Minister Samukai further said the establishment of the fund was based on the reality that the Government of Liberia does not have money to cater to such welfare needs of soldiers, although their line of work involves exposure to hazardous conditions and risks.
He said payment is intended to cover a 20 year period following which benefits are to be paid to the individual soldiers similar to what is done to civil servants who complete 25 years of service to country.
Currently, according to Minister Samukai, the fund has an accumulated balance of a little over US$700,000 in its account and it is intended to be used for no other purpose than that of catering to soldiers’ welfare.
He said he has provided this information to President Sirleaf and to President- elect George Weah as well in separate briefing sessions. He however said going forward, decisions about what to do with the funds remains the prerogative of the incoming Minister of Defense.
It can be recalled that since the restructuring of the military in 2006, there have been media reports of desertion due to allegations of poor working conditions in the country’s military. Low salaries and poor housing conditions for soldiers and their families are alleged to be push factors behind the attrition rate.
It can also be recalled that during the tenure of former Finance Minister Amara Konneh, several government officials expressed concern that they were being kept in the dark by Minister Konneh because they had no idea what was allocated in their respective budgets, something which they claimed was impeding progress.

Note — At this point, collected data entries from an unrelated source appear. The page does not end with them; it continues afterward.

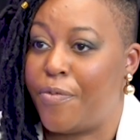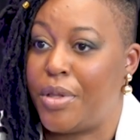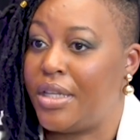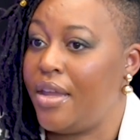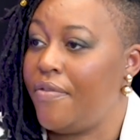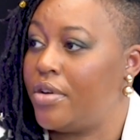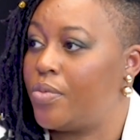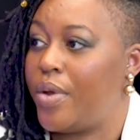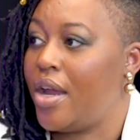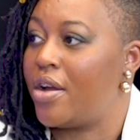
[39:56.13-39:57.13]
believers,
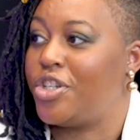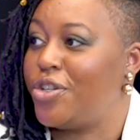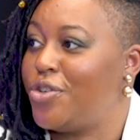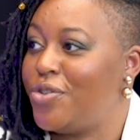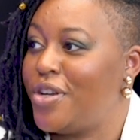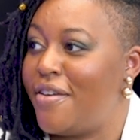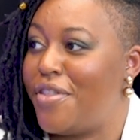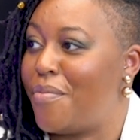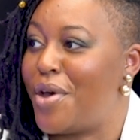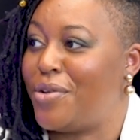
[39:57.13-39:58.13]
we are children of
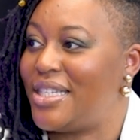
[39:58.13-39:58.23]
the Most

Prominent among those officials expressing such concerns included Defense Minister Samukai, Deputy Civil Service Director-General Puchu Bernard, and former Lofa County Senator Kupee.

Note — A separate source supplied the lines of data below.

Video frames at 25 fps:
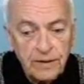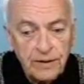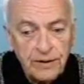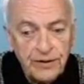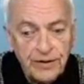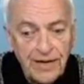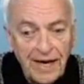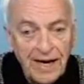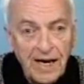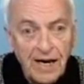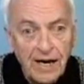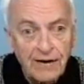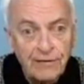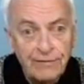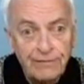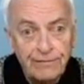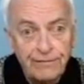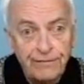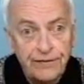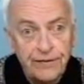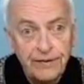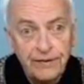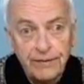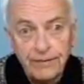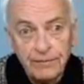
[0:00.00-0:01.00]
they have
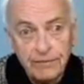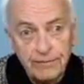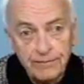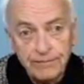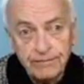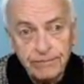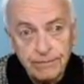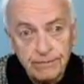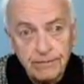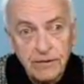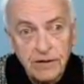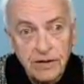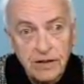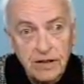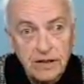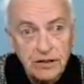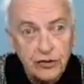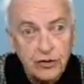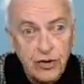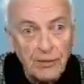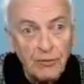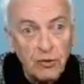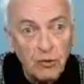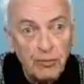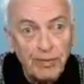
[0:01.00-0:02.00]

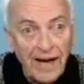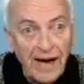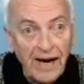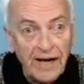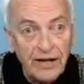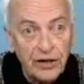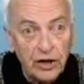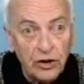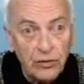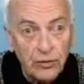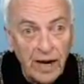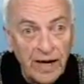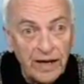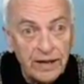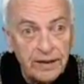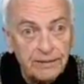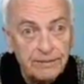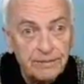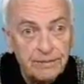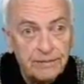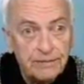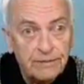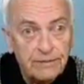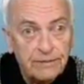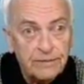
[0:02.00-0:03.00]
trouble paying their rent.
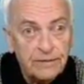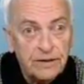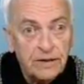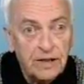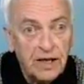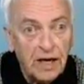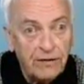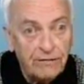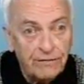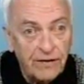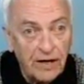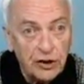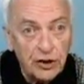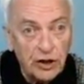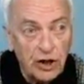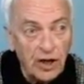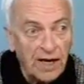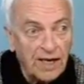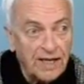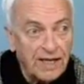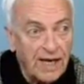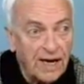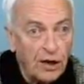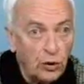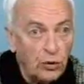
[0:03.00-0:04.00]
Eventually
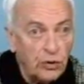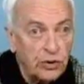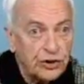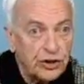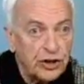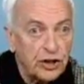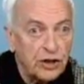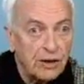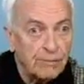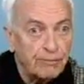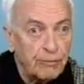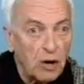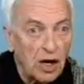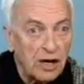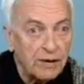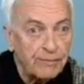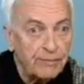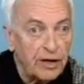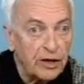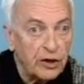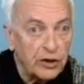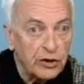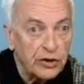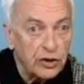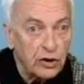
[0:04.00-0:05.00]
they lose their
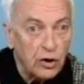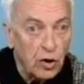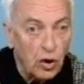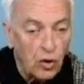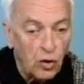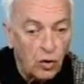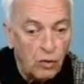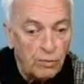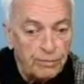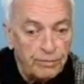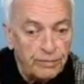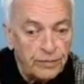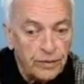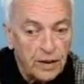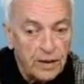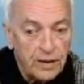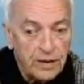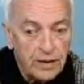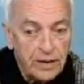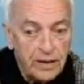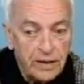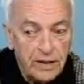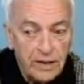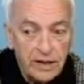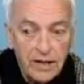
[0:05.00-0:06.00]
apartment or their home,
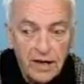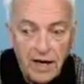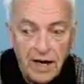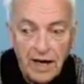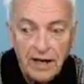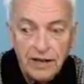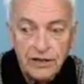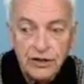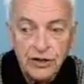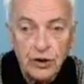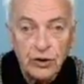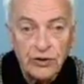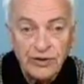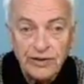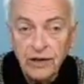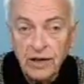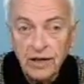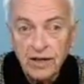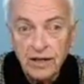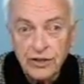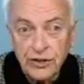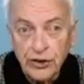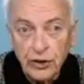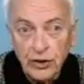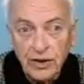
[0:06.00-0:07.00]
and so
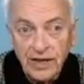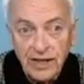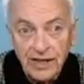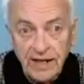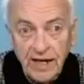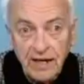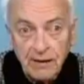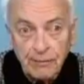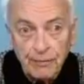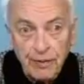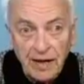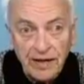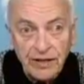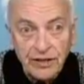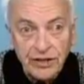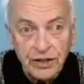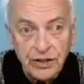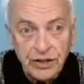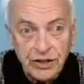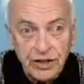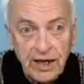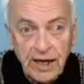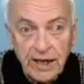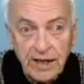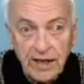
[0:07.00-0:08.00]
they need a place to
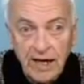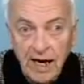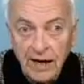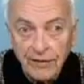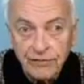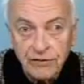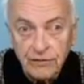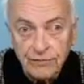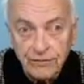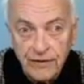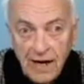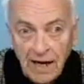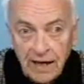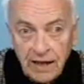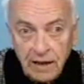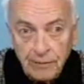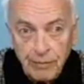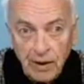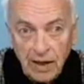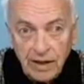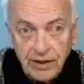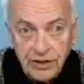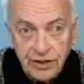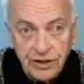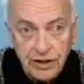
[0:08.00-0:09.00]
stay. They have to find a
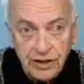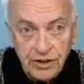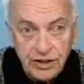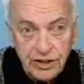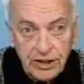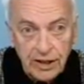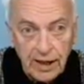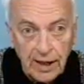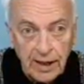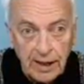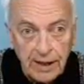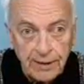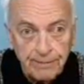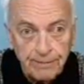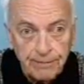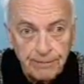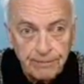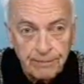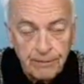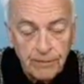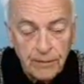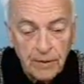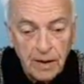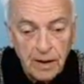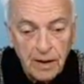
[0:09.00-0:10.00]
place to stay.
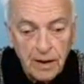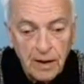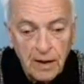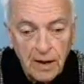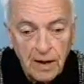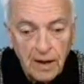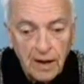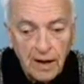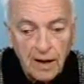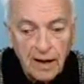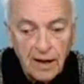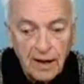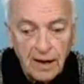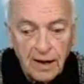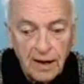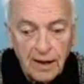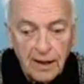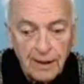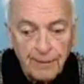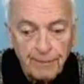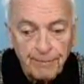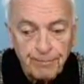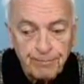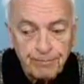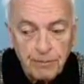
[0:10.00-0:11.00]

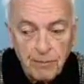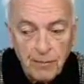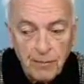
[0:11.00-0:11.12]
Other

Defense Minister Samukai was particularly outspoken on this issue and at a point virtually accused the Finance Ministry of keeping them in the dark and withholding approved budgetary allotments which he said was delaying ongoing renovation work on housing facilities for soldiers.
Whether the MoD’s establishment of the WELFARE FUND for soldiers was indeed driven by such concerns remains unclear. It is however clear that soldiers are not covered under the welfare scheme operated by the National Social Security and Welfare Corporation (NASSCORP) although the displeased soldiers say they are unaware if they are covered.
When contacted, a NASSCORP official spokesperson David Q. Beekeh confirmed that soldiers are not covered under its insurance and pension program for civil servants and other public service employees.